Scenario by Isadore Bernstein & Carl Krusada; screenplay by Isadore Bernstein. Director: Carl Krusada. Shown at Cinevent 42, Columbus OH, May 2010.

   Herewith a feminist Tarzan ripoff that I wouldn’t have missed for anything other than a screening of the sole surviving print of London After Midnight.

   After a storm demolishes the ship bringing Lorraine (Patsy Ruth Miller), her parents, and their jungle circus back from an Australian tour, Lorraine is washed up on a desert island, where she is raised by one of the surviving animals, a gorilla named “Bimi” (played by Fred Humes).

LORRAINE OF THE JUNGLE

   Years later, her wealthy grandfather; who’s been searching for survivors, enlists the aid of an itinerant psychic (Norman Kerry) who leads a rescue party to the island, returning the initially reluctant Lorraine, along with Bimi, to civilization, represented by her grandfather’s palatial San Francisco mansion.

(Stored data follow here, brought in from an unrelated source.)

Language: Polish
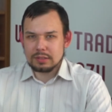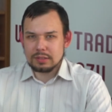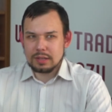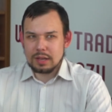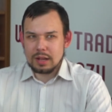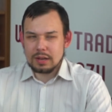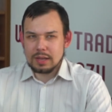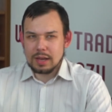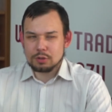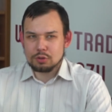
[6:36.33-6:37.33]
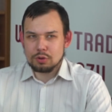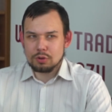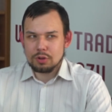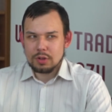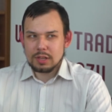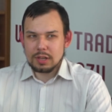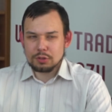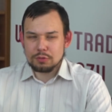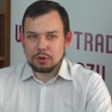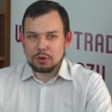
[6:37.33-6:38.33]
e, ale jak, to, jak
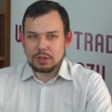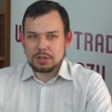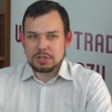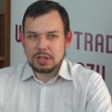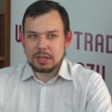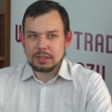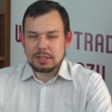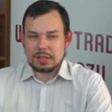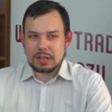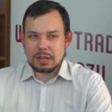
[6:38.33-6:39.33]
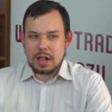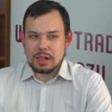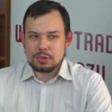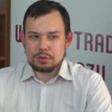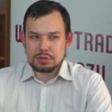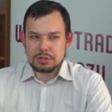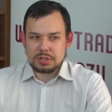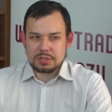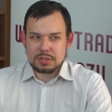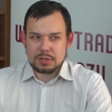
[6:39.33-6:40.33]
to wygląda? Czy dalej ta nielegalność
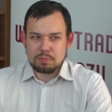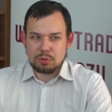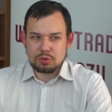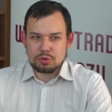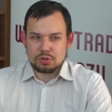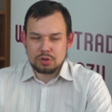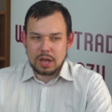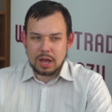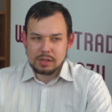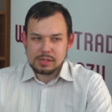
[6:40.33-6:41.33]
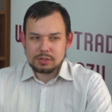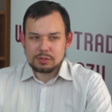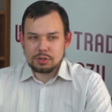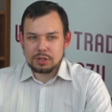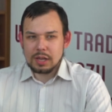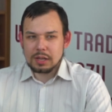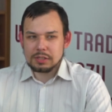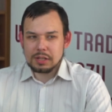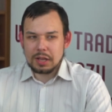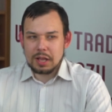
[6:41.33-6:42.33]
jest e, podnoszona? No i jak
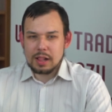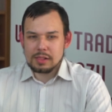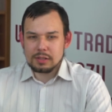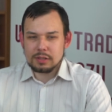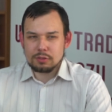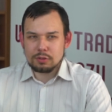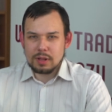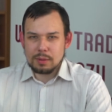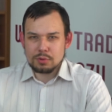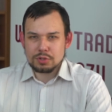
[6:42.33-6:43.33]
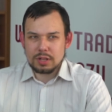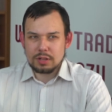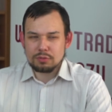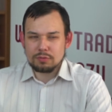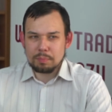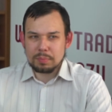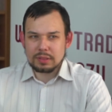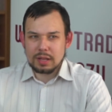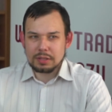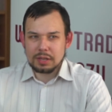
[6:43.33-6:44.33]
nielegalny, to samo się nasuwa
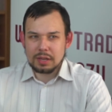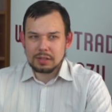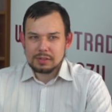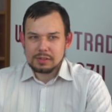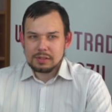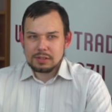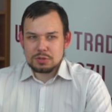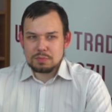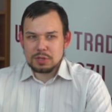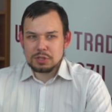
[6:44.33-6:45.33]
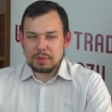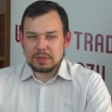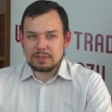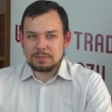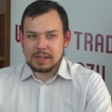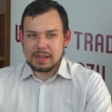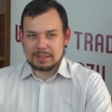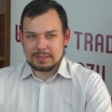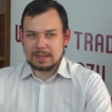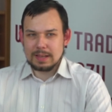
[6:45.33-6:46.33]
pytanie, czy będzie
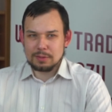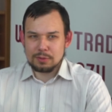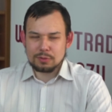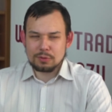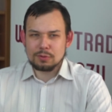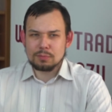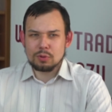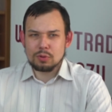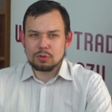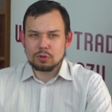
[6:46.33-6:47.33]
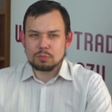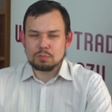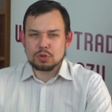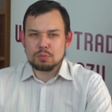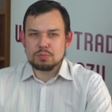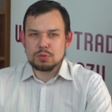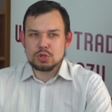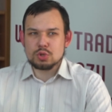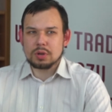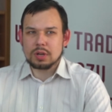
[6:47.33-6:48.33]
pacyfikacja? No to, e, to, to brzmi
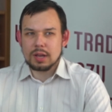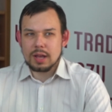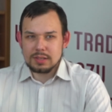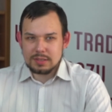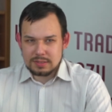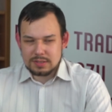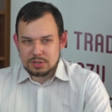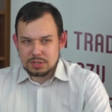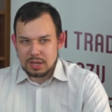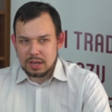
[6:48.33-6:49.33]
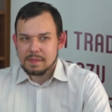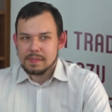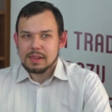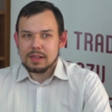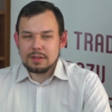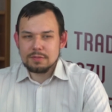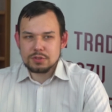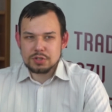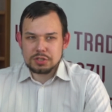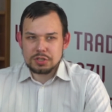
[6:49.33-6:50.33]
surrealistycznie w
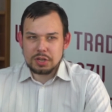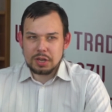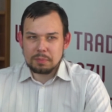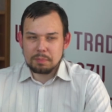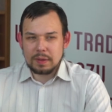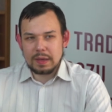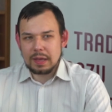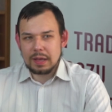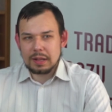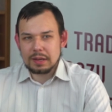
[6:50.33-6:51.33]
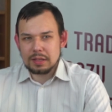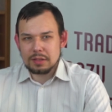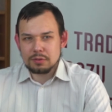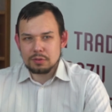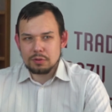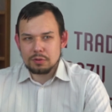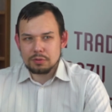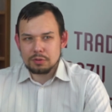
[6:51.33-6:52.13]
trzeciej RP, ale no,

   The print was excellent, and even though I kept telling myself that this was pure, unadulterated schlock, the kid in me didn’t believe a word of it.

LORRAINE OF THE JUNGLE

   I would give this an unconditional recommendation for the junior set if it were not for an unfortunate plot turn that involved Bimi and cast a pall over the traditional happy ending.

   Would Tarzan have treated Kala the way Lorraine treated Bimi? I think not.

   I was also bothered by the fact that Kerry and the lead villain both sported the same pencil-thin moustache, were slender in build, and tended to wear what appeared to be the same grey suit.

   Well, what do you expect of a film in which the only real emotional resonance comes from a man in a gorilla suit?